• **Directions**
The answer must be a single number: how many lines below contain "with".

== Segment start ==

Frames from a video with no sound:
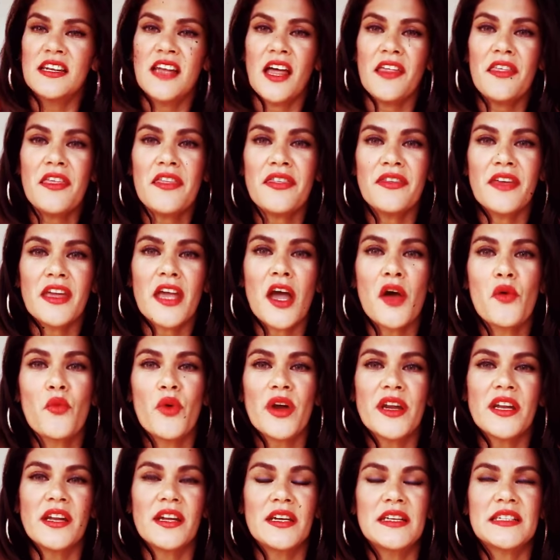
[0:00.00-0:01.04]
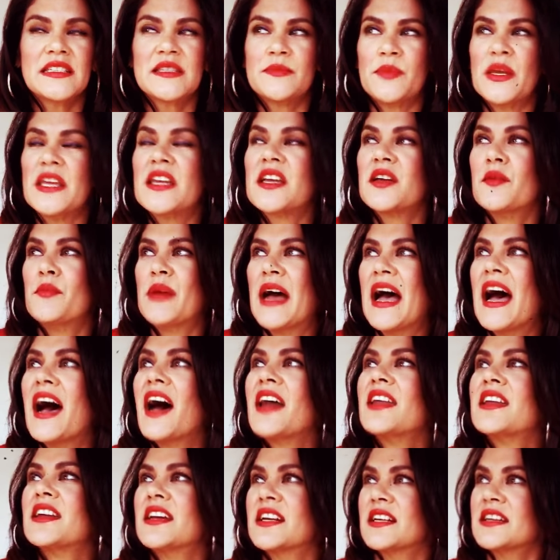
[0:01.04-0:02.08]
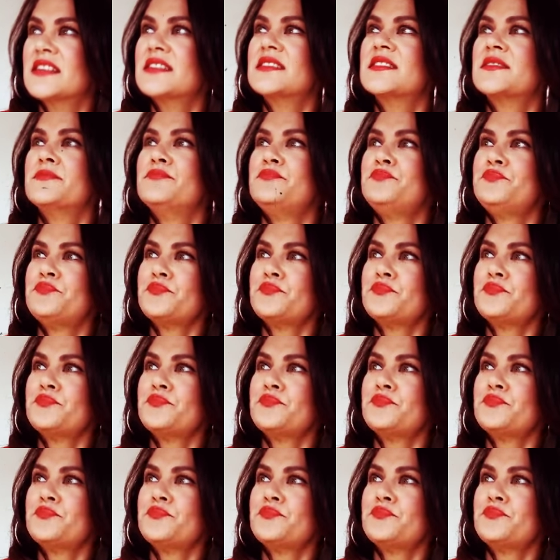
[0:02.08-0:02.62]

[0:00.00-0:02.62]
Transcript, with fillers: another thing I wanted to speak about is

== Segment end ==

• **Result of the exercise**
2